▶ **GOAL OF THE EXERCISE**
Please make sure what you return matches the listing below exactly, minus its pictures.

# # # # # # #

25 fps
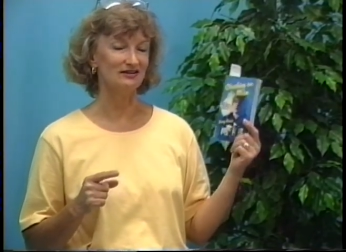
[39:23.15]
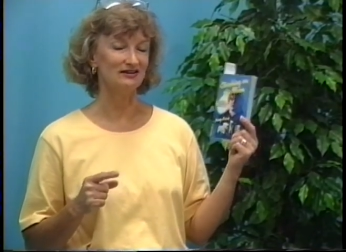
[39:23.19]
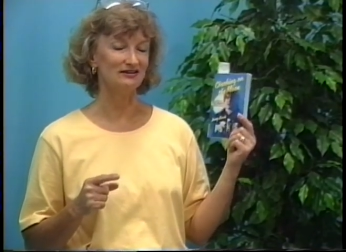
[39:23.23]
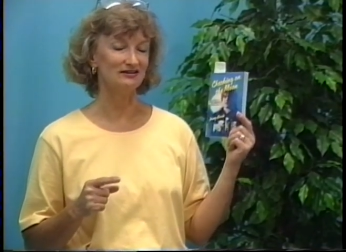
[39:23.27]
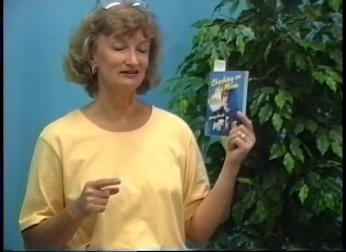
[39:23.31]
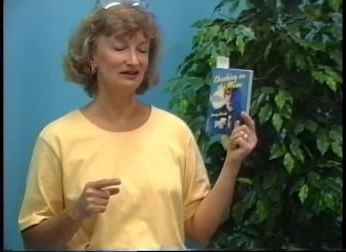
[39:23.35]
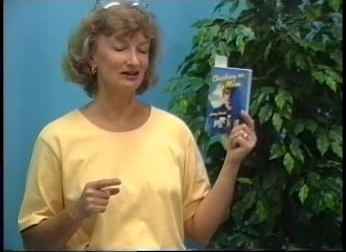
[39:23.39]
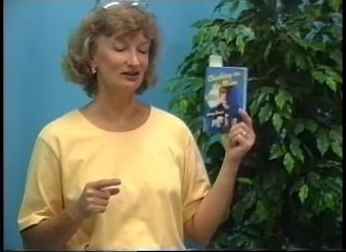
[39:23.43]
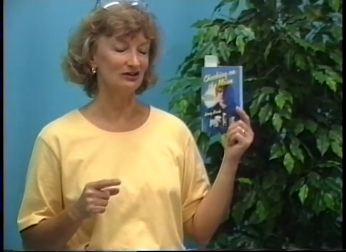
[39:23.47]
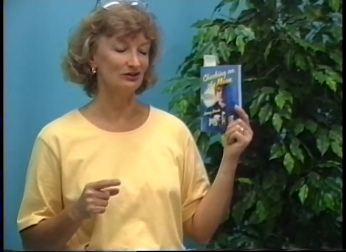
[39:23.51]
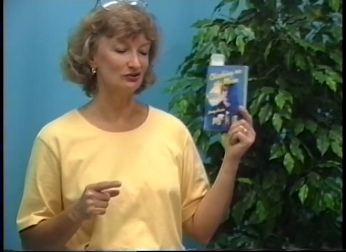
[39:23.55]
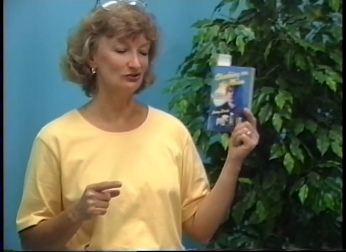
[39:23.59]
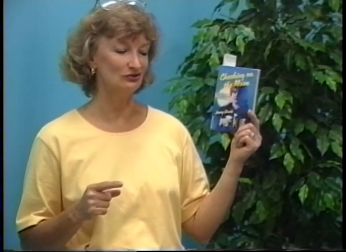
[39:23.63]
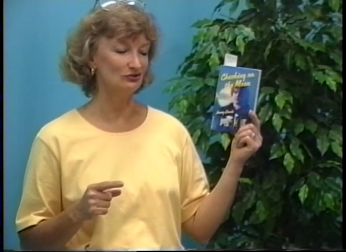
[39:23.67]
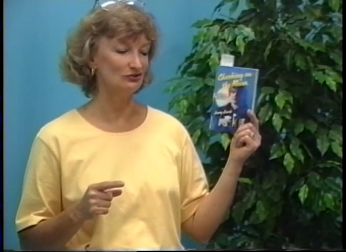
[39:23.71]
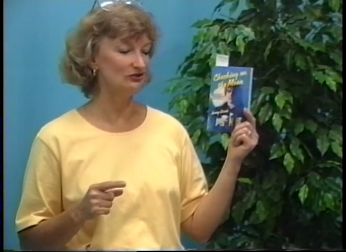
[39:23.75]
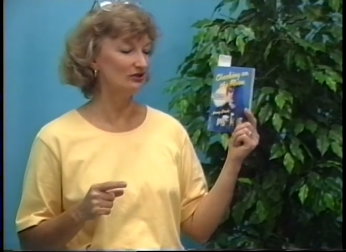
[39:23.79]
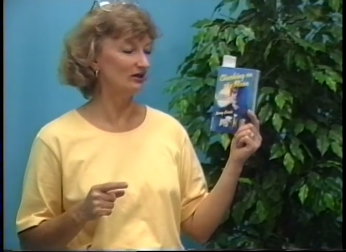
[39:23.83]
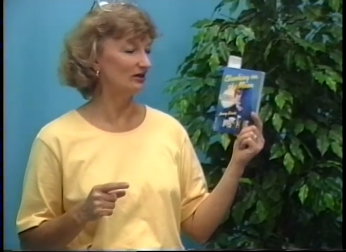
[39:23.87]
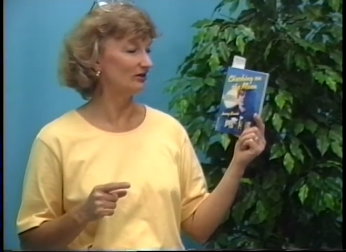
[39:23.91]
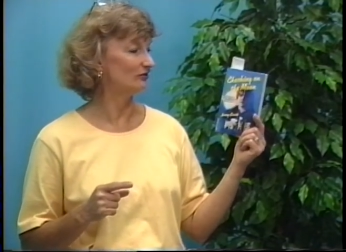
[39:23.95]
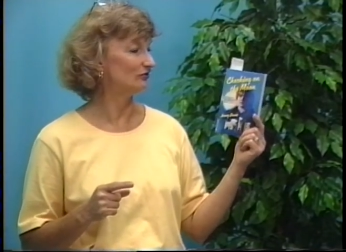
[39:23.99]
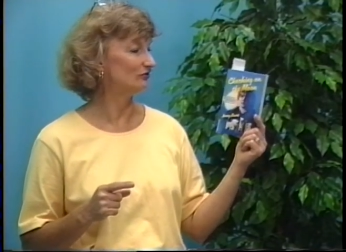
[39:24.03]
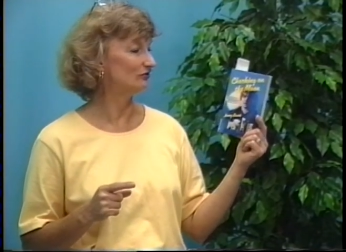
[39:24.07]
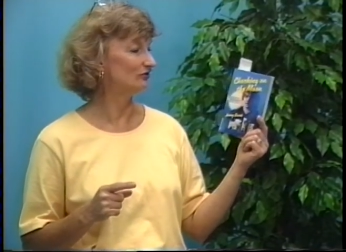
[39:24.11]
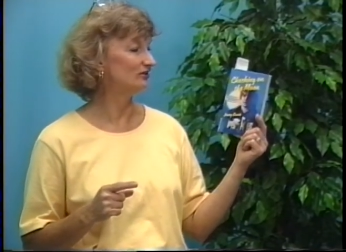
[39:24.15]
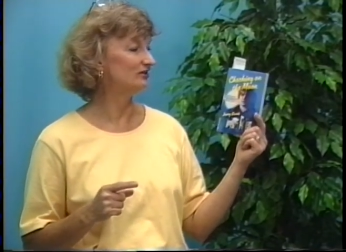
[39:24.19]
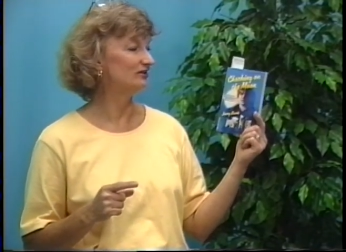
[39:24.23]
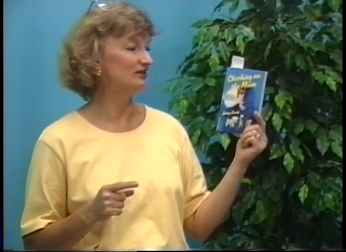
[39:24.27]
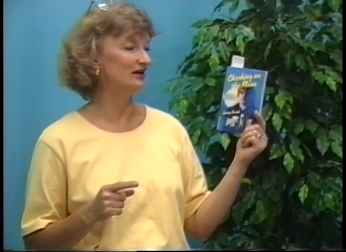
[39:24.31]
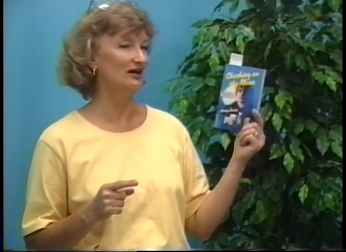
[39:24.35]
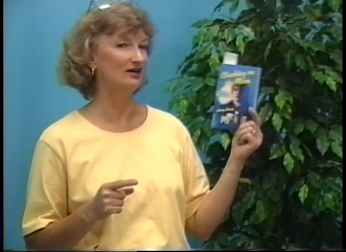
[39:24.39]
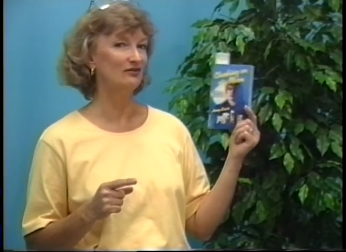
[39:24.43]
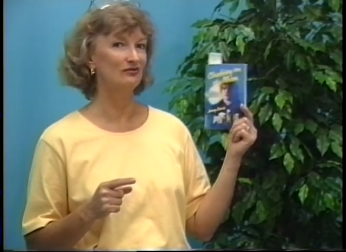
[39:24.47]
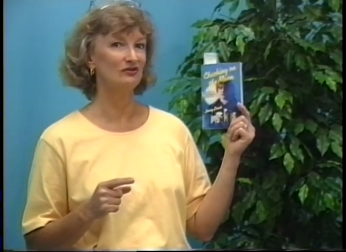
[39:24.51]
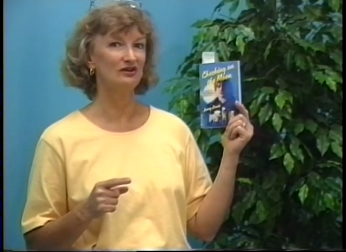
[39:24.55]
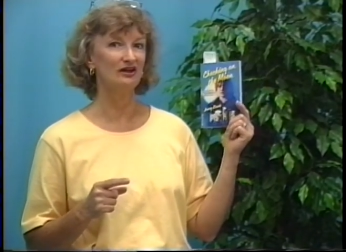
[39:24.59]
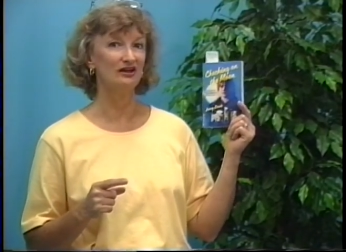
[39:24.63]
A, a, a, good
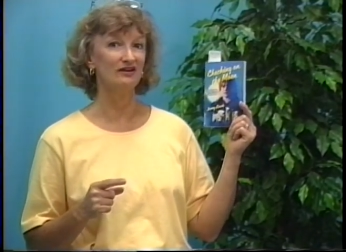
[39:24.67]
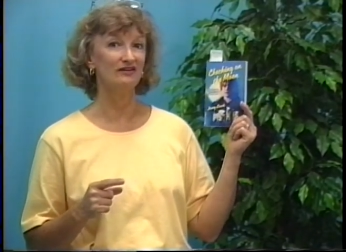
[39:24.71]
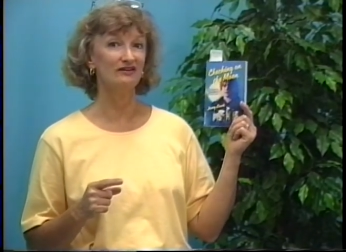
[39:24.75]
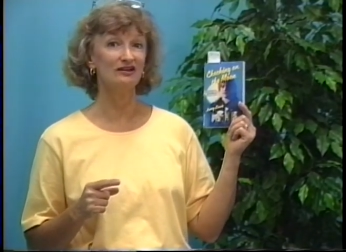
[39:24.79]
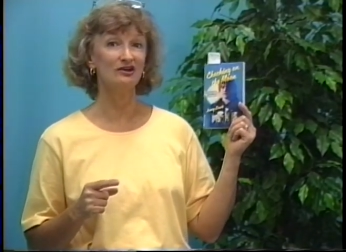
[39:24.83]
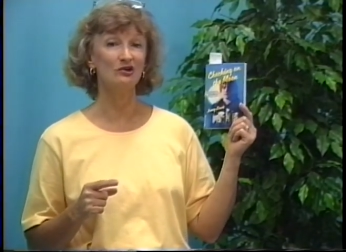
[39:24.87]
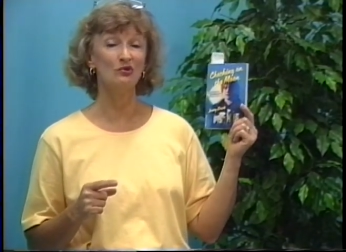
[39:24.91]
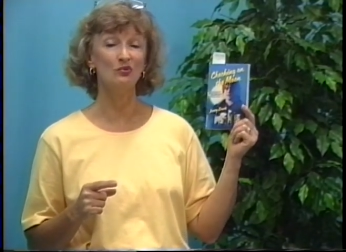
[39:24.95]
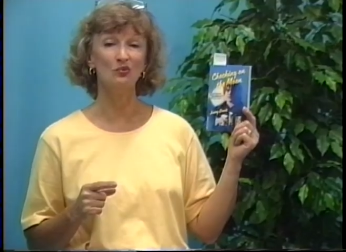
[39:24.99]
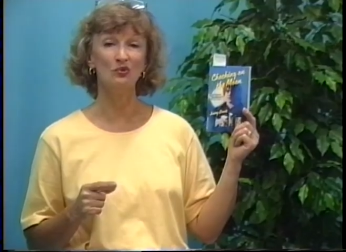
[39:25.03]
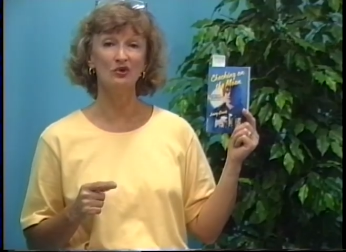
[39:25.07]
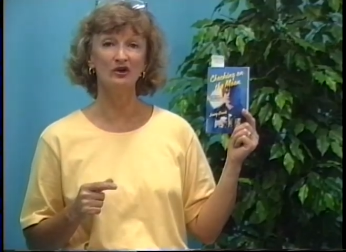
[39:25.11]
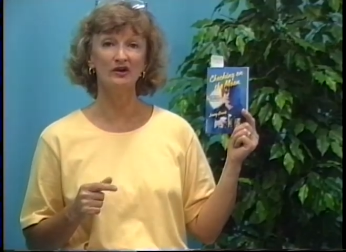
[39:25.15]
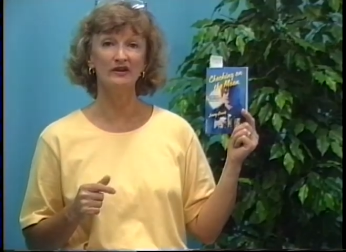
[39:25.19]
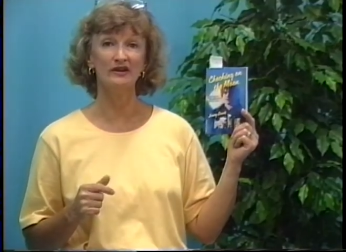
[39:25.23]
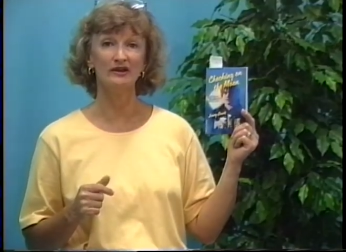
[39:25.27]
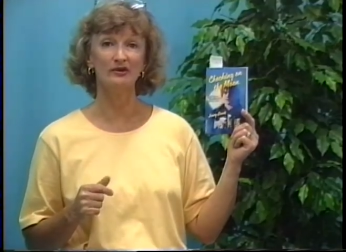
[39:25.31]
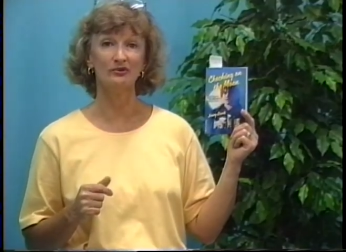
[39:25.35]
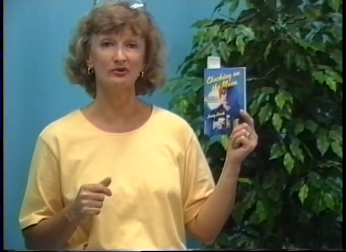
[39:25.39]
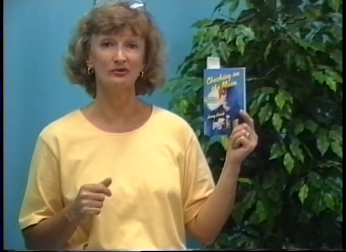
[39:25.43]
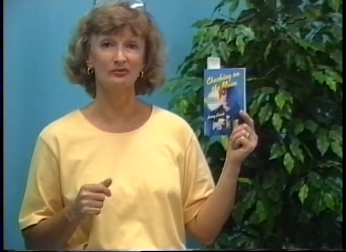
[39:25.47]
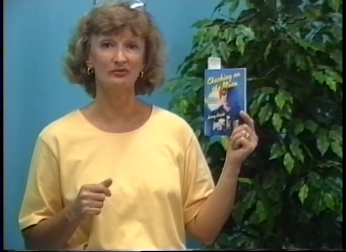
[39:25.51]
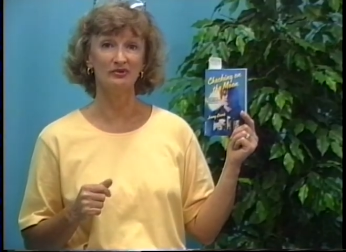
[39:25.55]
novel, I think one that will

# # # # # # #

▶ **OUTPUT**
25 fps
[39:23.15]
[39:23.19]
[39:23.23]
[39:23.27]
[39:23.31]
[39:23.35]
[39:23.39]
[39:23.43]
[39:23.47]
[39:23.51]
[39:23.55]
[39:23.59]
[39:23.63]
[39:23.67]
[39:23.71]
[39:23.75]
[39:23.79]
[39:23.83]
[39:23.87]
[39:23.91]
[39:23.95]
[39:23.99]
[39:24.03]
[39:24.07]
[39:24.11]
[39:24.15]
[39:24.19]
[39:24.23]
[39:24.27]
[39:24.31]
[39:24.35]
[39:24.39]
[39:24.43]
[39:24.47]
[39:24.51]
[39:24.55]
[39:24.59]
[39:24.63]
A, a, a, good
[39:24.67]
[39:24.71]
[39:24.75]
[39:24.79]
[39:24.83]
[39:24.87]
[39:24.91]
[39:24.95]
[39:24.99]
[39:25.03]
[39:25.07]
[39:25.11]
[39:25.15]
[39:25.19]
[39:25.23]
[39:25.27]
[39:25.31]
[39:25.35]
[39:25.39]
[39:25.43]
[39:25.47]
[39:25.51]
[39:25.55]
novel, I think one that will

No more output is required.